Could you copy the records below exactly, keeping none of the images?
*** Opening THE DATA ***
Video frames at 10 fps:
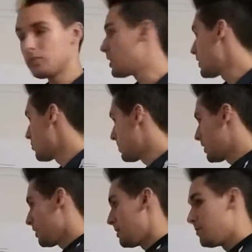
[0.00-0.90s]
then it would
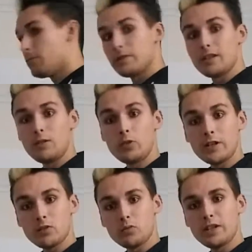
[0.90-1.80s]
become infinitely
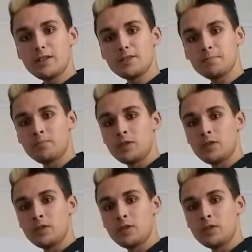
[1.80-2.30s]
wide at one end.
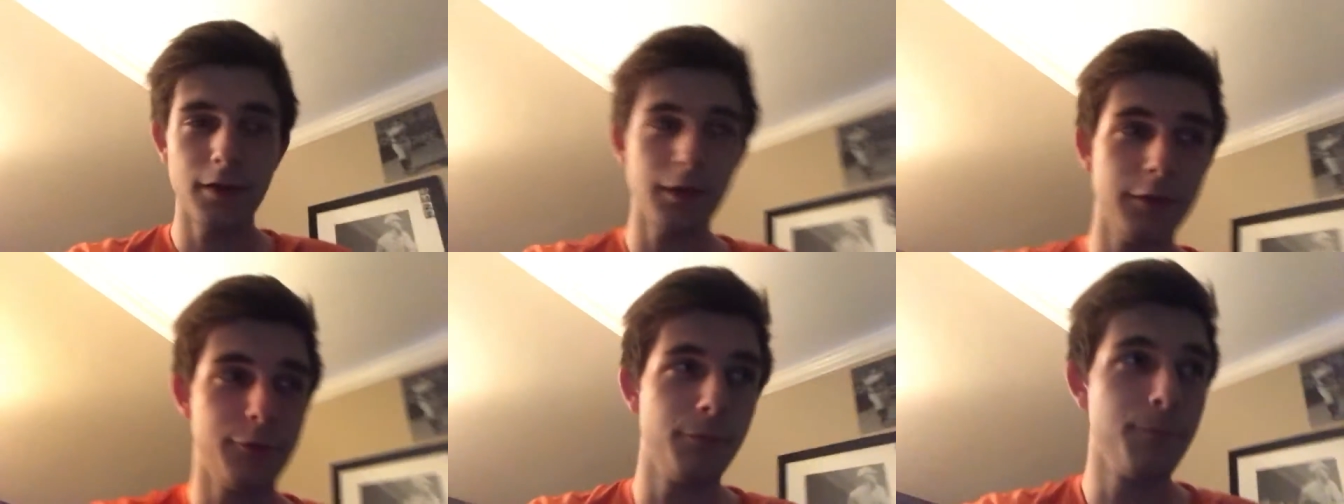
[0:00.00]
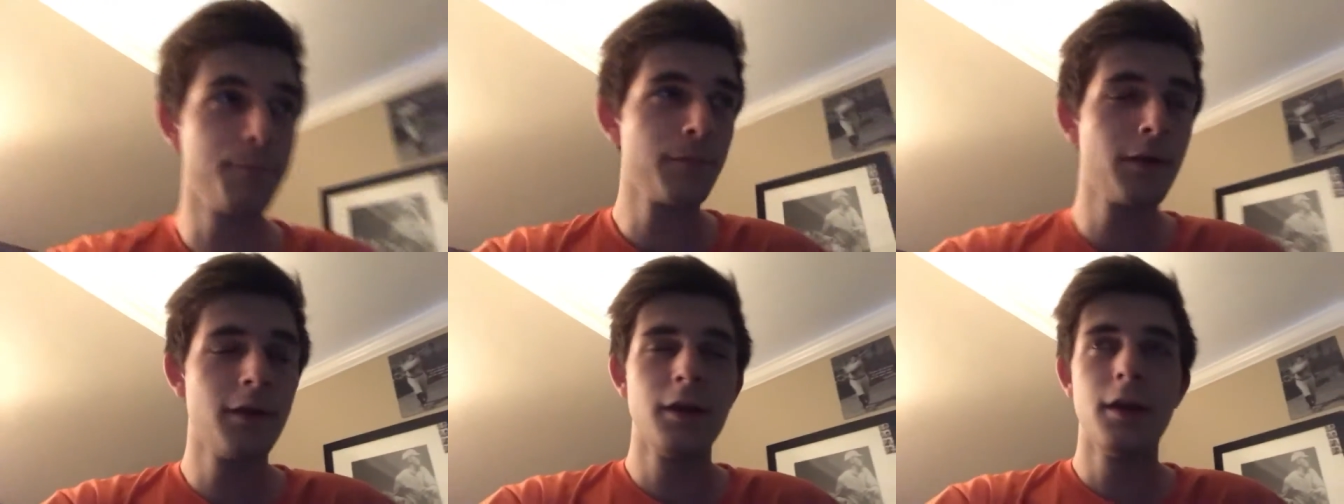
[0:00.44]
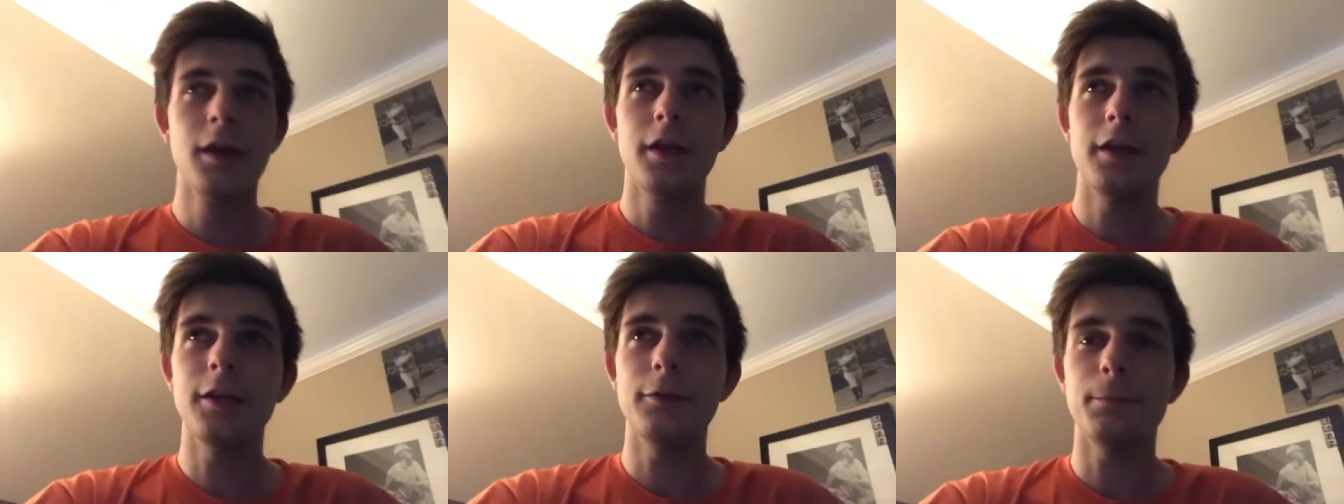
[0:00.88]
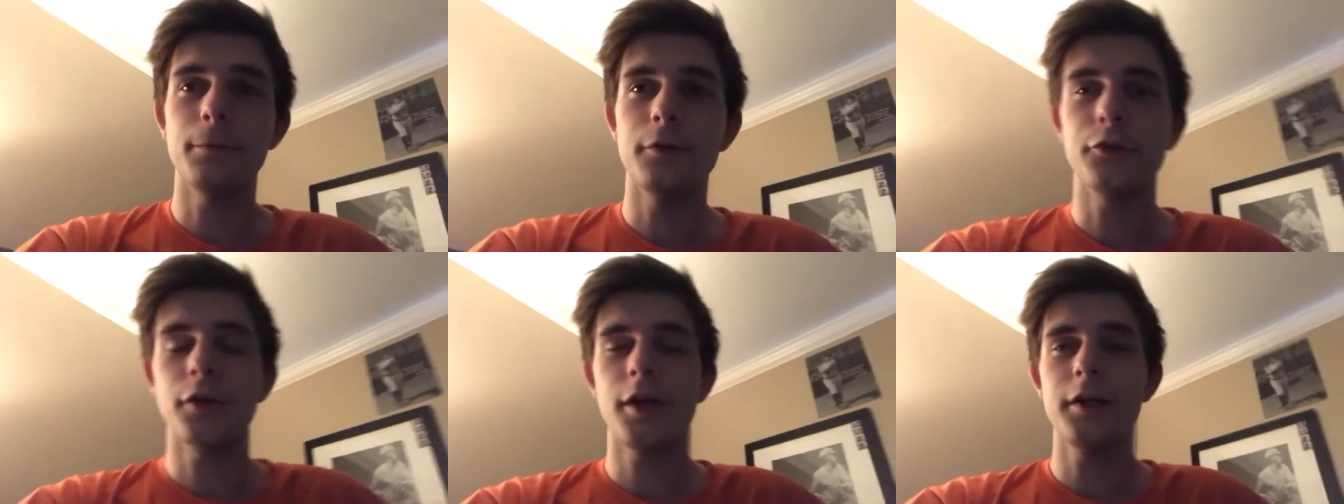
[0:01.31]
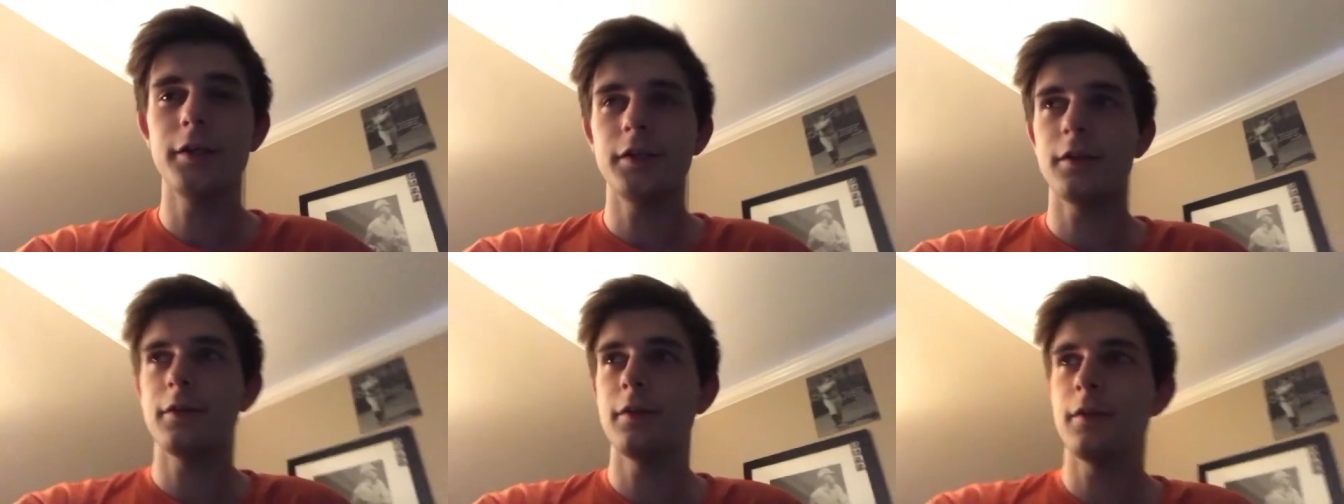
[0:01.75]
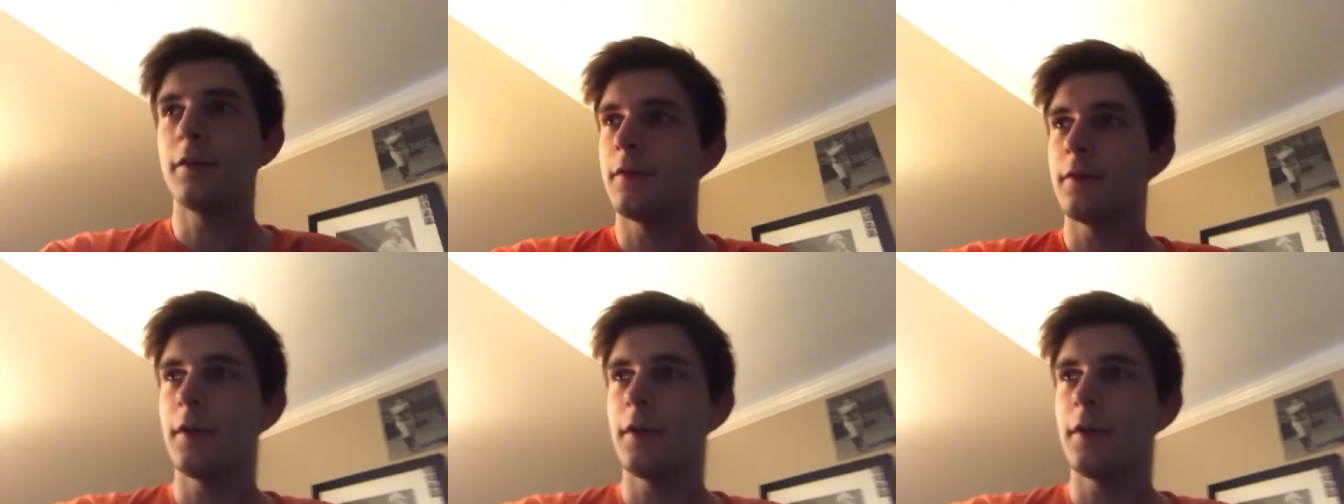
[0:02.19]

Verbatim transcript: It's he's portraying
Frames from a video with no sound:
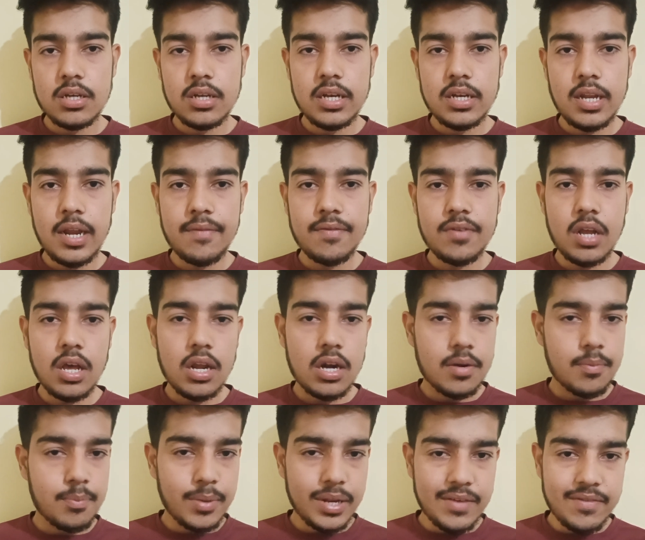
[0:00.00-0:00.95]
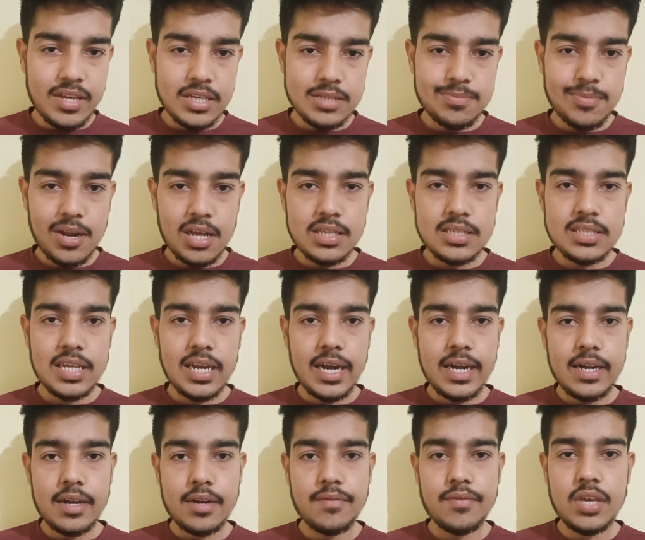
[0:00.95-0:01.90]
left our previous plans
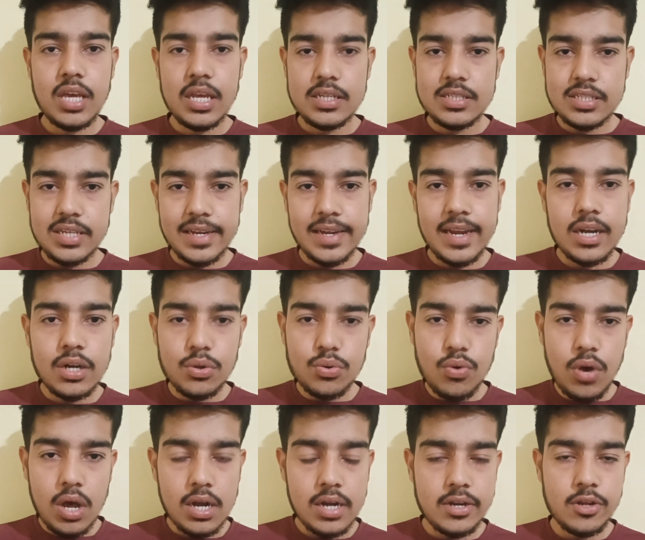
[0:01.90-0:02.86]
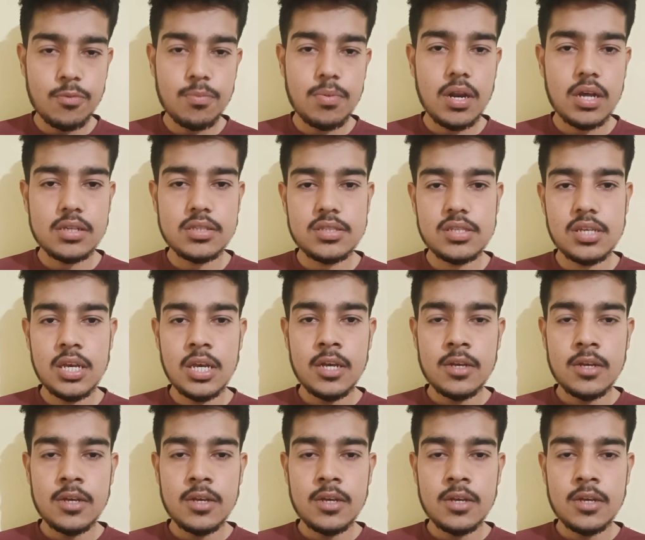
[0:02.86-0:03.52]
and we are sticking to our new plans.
*** Closing THE DATA ***
- EXERCISE RESULT:
Video frames at 10 fps:
[0.00-0.90s]
then it would
[0.90-1.80s]
become infinitely
[1.80-2.30s]
wide at one end.
[0:00.00]
[0:00.44]
[0:00.88]
[0:01.31]
[0:01.75]
[0:02.19]

Verbatim transcript: It's he's portraying
Frames from a video with no sound:
[0:00.00-0:00.95]
[0:00.95-0:01.90]
left our previous plans
[0:01.90-0:02.86]
[0:02.86-0:03.52]
and we are sticking to our new plans.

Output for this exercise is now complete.